The nature of the cations in an electrolyte has a substantial impact on the performance of the electrochemical CO₂ and CO reduction reaction (CO₍₂₎RR), however, its mechanism at the molecular level remains the subject of debate. Major gaps in our understanding include how cations affect key physicochemical variables at electrochemical interfaces and the elementary steps of the CO₍₂₎RR. In this work, we have quantitatively determined the impact of cations on the enthalpy and entropy of CO adsorption on Cu under electrochemical conditions. CO adsorption becomes increasingly unfavourable in the sequence Li⁺ > Na⁺ > K⁺ > Cs⁺ with a substantial enthalpy–entropy compensation effect. Importantly, cations affect the stability of the initial and transition states of the CORR in opposite directions. Our results provide insights into the effect of cations on individual elementary steps in the CORR and demonstrate that the ability to stabilize the transition state in the conversion of adsorbed CO is a decisive factor.
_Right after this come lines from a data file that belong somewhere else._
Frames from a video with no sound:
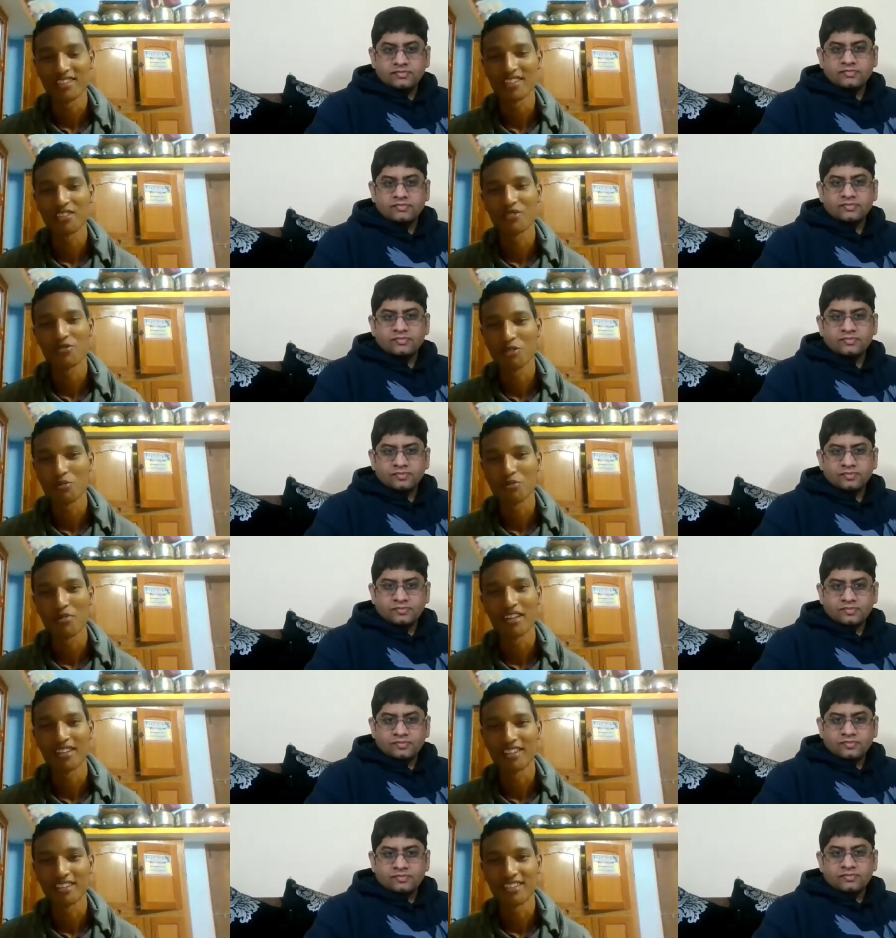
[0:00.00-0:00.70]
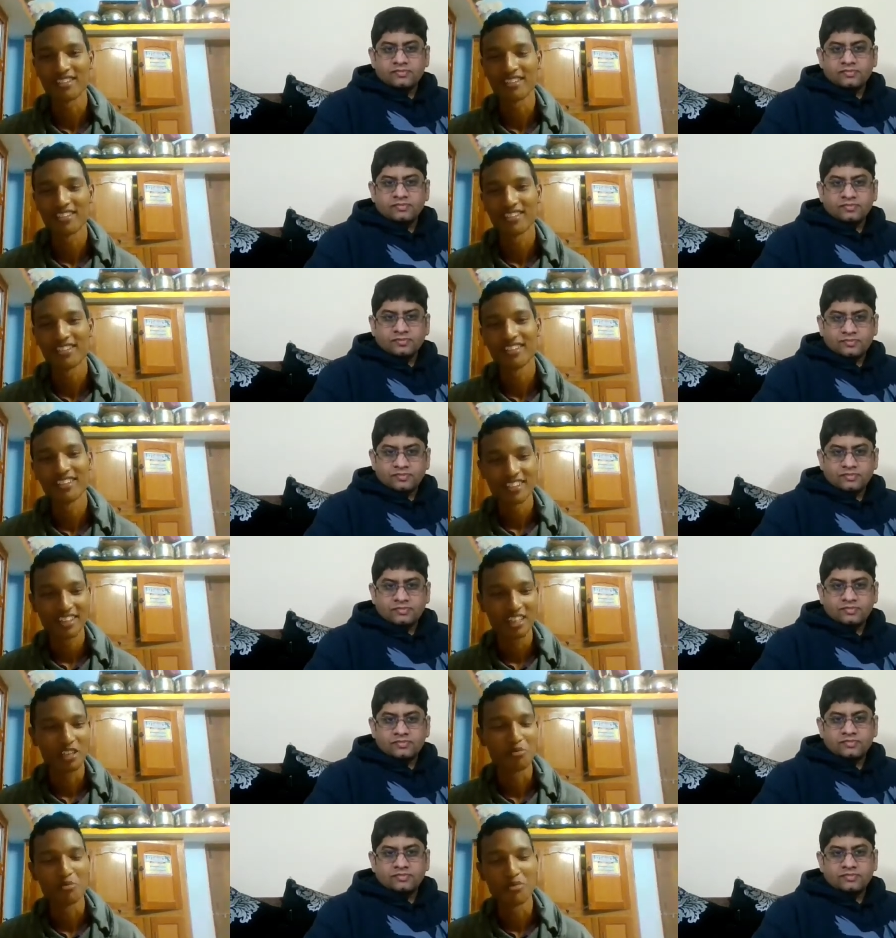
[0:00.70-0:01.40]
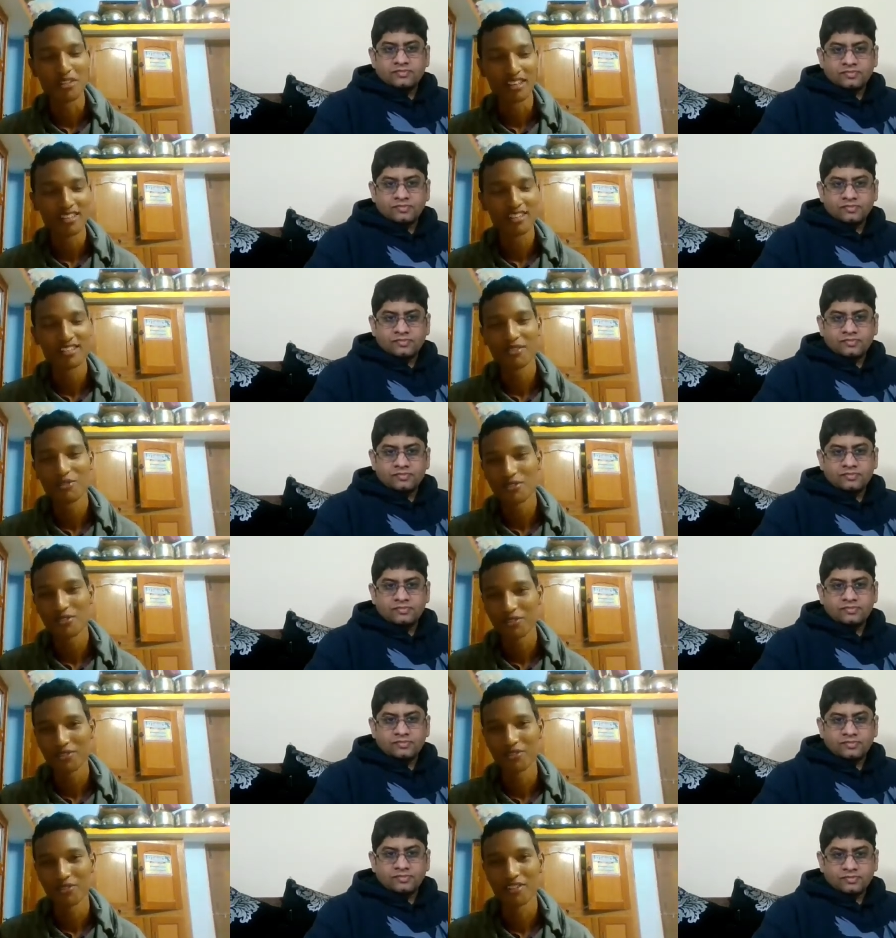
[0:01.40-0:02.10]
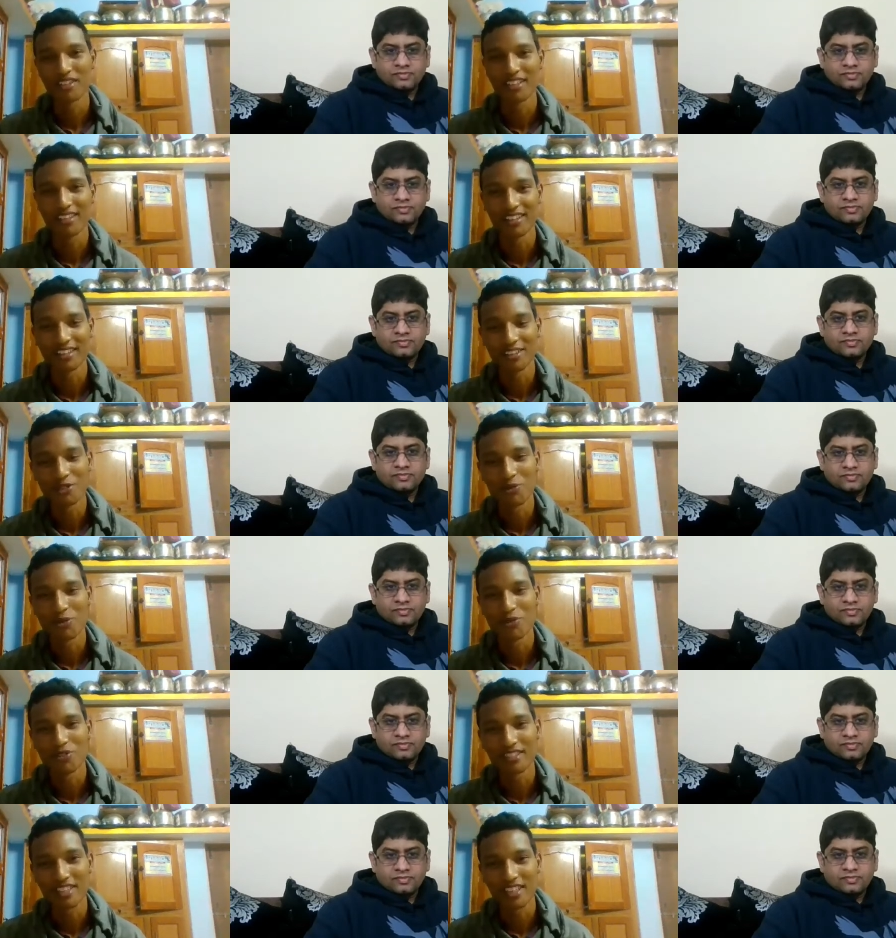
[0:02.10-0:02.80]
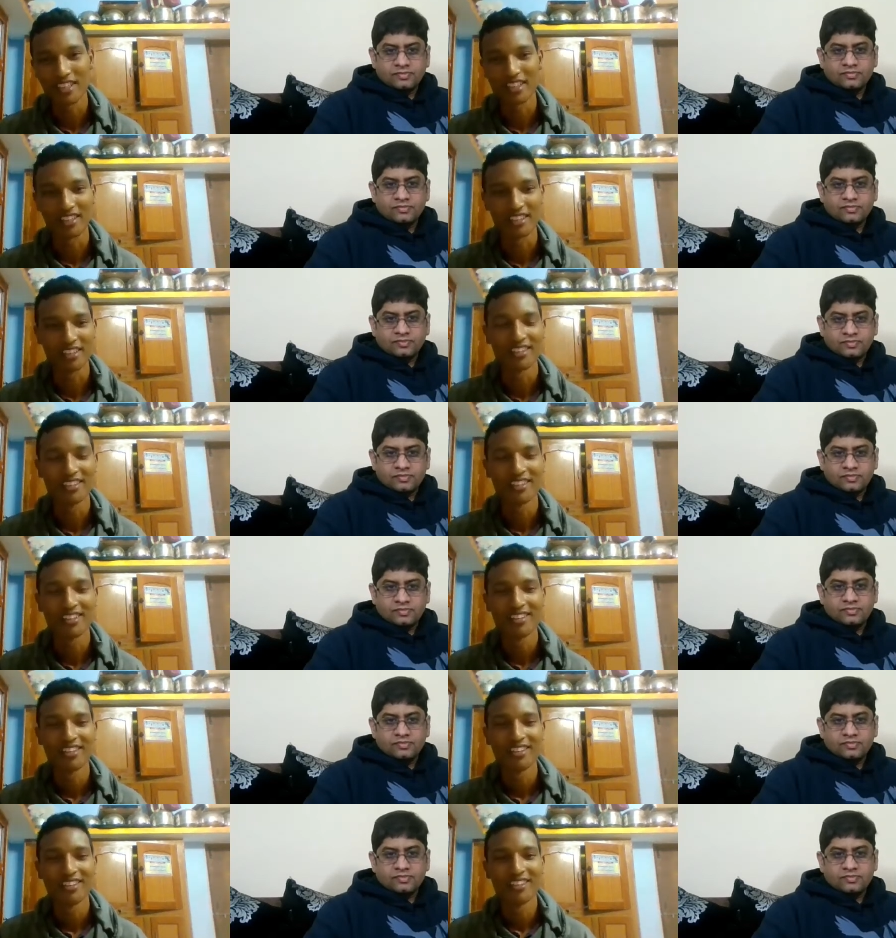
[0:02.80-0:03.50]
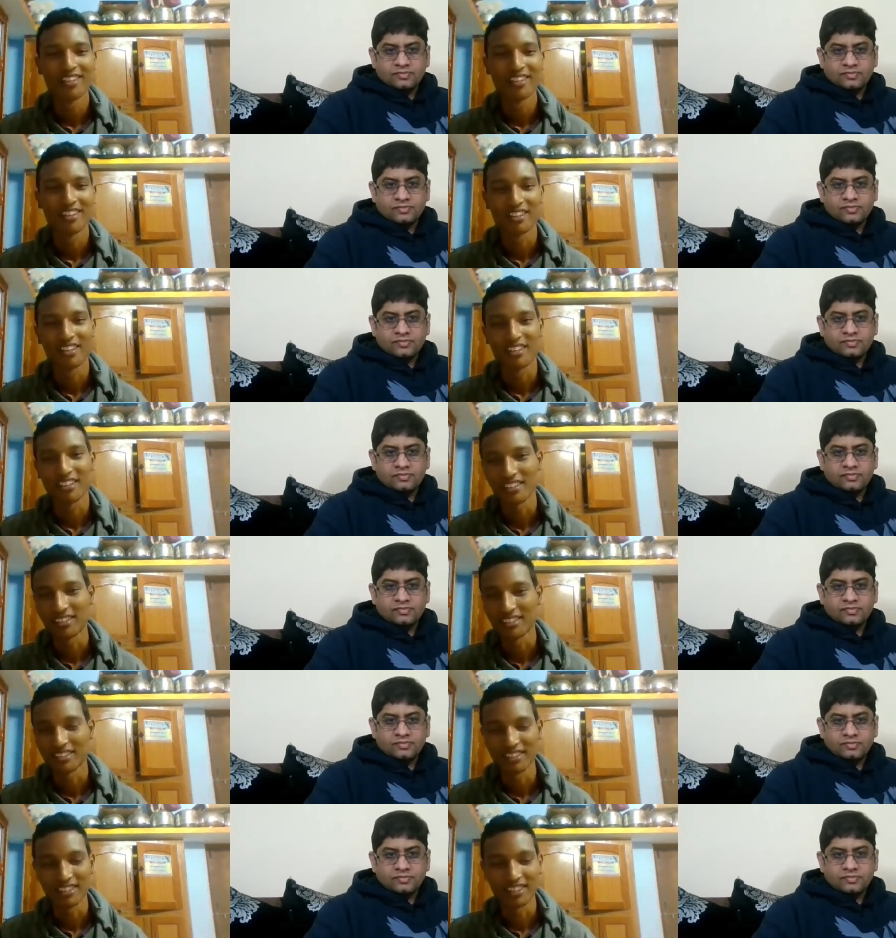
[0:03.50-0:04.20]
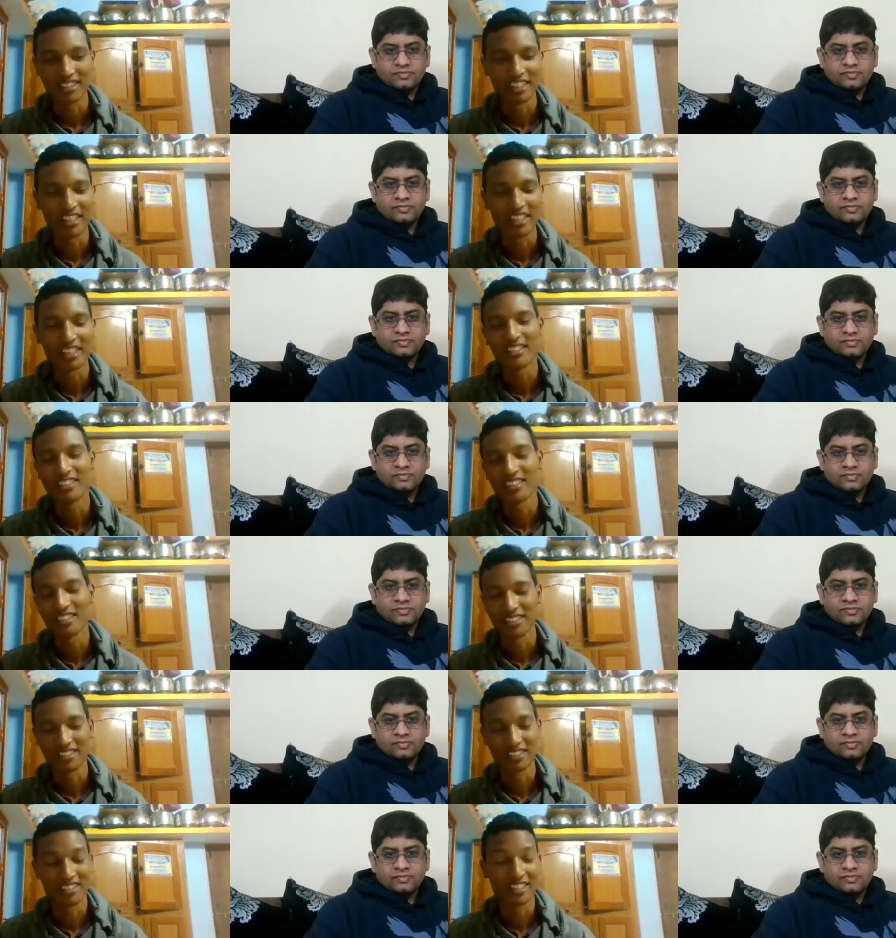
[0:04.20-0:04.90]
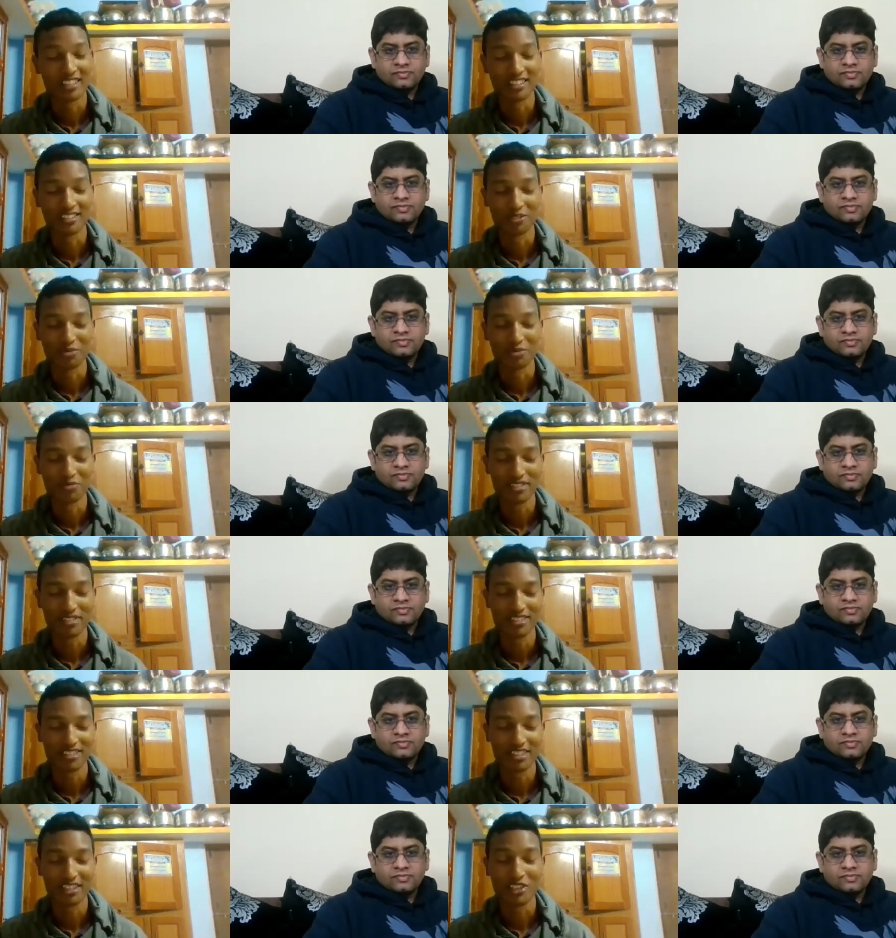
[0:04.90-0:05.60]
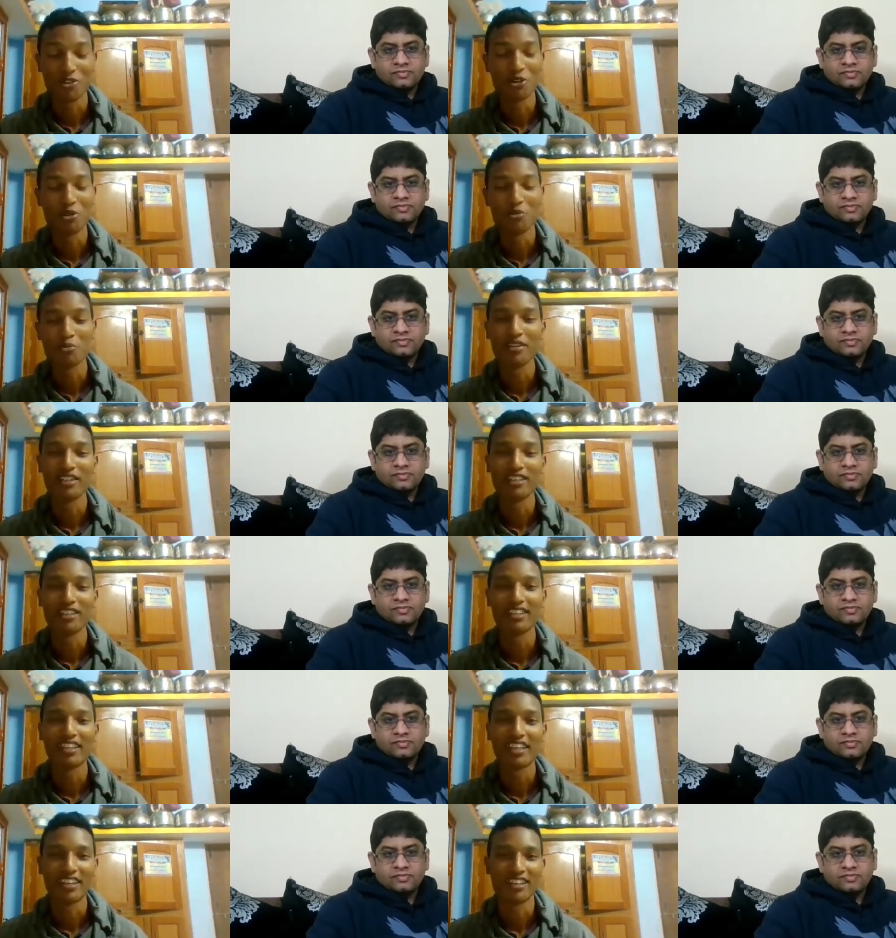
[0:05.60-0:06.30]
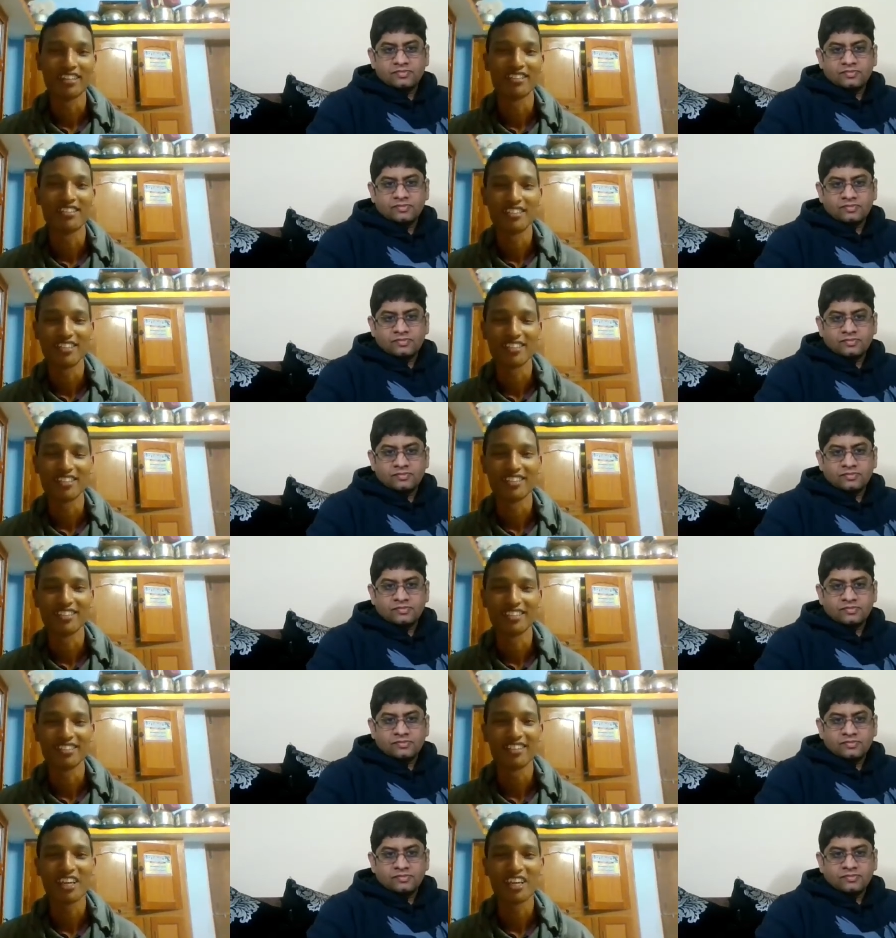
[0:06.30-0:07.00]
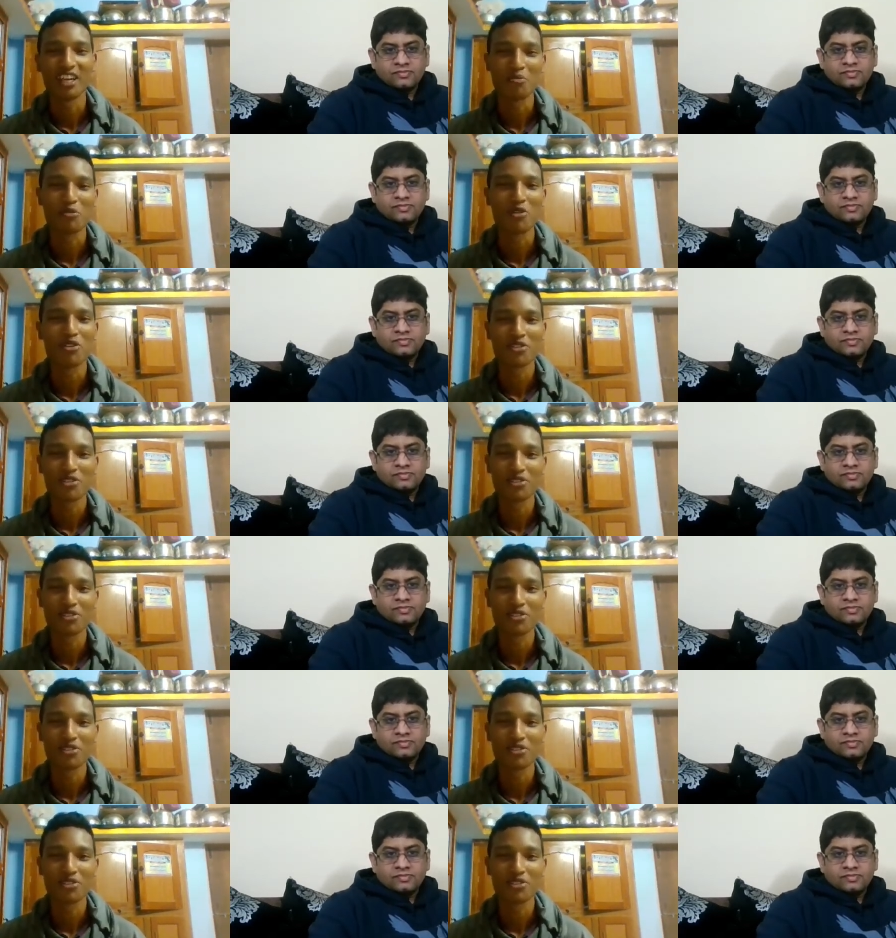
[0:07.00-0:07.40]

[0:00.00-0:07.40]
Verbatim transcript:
Speaker 1: matches with my interest. Company is working towards a uh, increase in, in developing the energy sector. I am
电解质中阳离子的性质对电化学CO ₂和CO还原反应(CO ₍₂₎ RR)的性能具有重大影响，然而，其在分子水平上的机制仍然存在争议。我们理解中的主要差距包括阳离子如何影响电化学界面的关键物理化学变量以及 CO ₍₂₎ RR 的基本步骤。在这项工作中，我们定量测定了电化学条件下阳离子对 Cu 上 CO 吸附的焓和熵的影响。 CO 吸附在 Li ⁺ > Na ⁺ > K ⁺ > Cs ⁺序列中变得越来越不利，并具有显着的熵补偿效应。重要的是，阳离子以相反的方向影响 CO2RR 的初始态和过渡态的稳定性。我们的结果深入了解了阳离子对 CO2RR 中各个基本步骤的影响，并证明稳定吸附 CO 转化中过渡态的能力是一个决定性因素。